WHAT THE TASK ASKS: Where the material below has a line containing "Silent video, 20 frames per second.", start repeating exactly, and keep going through the line containing "What the speaker", with no other lines.
##### DATA #####
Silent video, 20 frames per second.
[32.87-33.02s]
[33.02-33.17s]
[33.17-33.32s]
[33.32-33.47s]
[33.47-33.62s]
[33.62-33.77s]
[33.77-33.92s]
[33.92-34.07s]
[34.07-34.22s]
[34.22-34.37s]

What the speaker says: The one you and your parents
#####
##### DATA #####
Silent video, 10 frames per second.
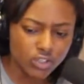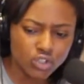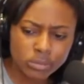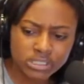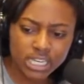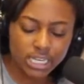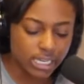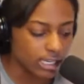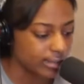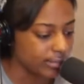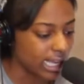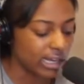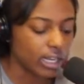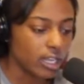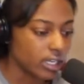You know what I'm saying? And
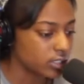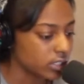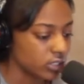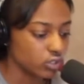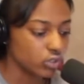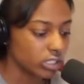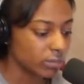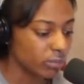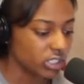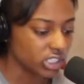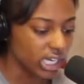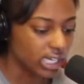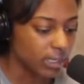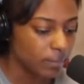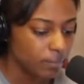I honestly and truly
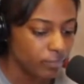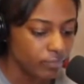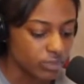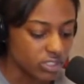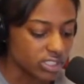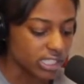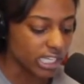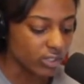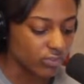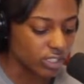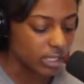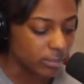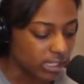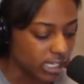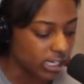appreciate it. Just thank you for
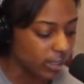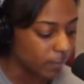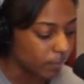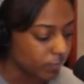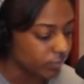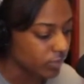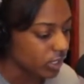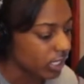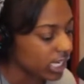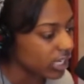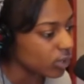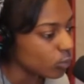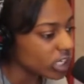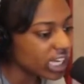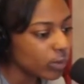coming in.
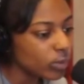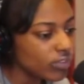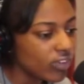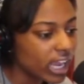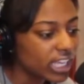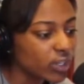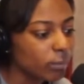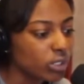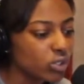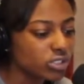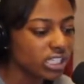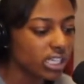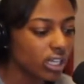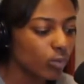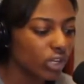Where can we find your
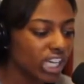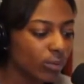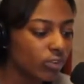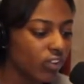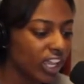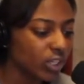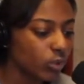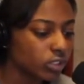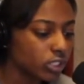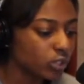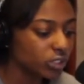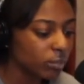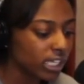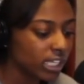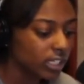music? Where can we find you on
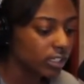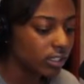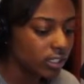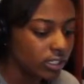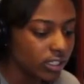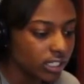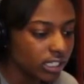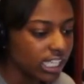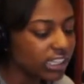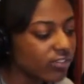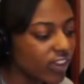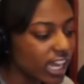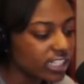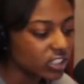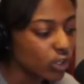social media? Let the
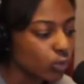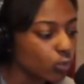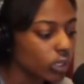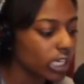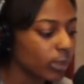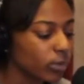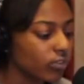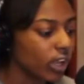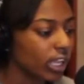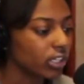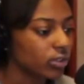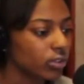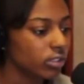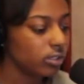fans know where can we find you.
#####
TASK RESULT:
Silent video, 20 frames per second.
[32.87-33.02s]
[33.02-33.17s]
[33.17-33.32s]
[33.32-33.47s]
[33.47-33.62s]
[33.62-33.77s]
[33.77-33.92s]
[33.92-34.07s]
[34.07-34.22s]
[34.22-34.37s]

What the speaker says: The one you and your parents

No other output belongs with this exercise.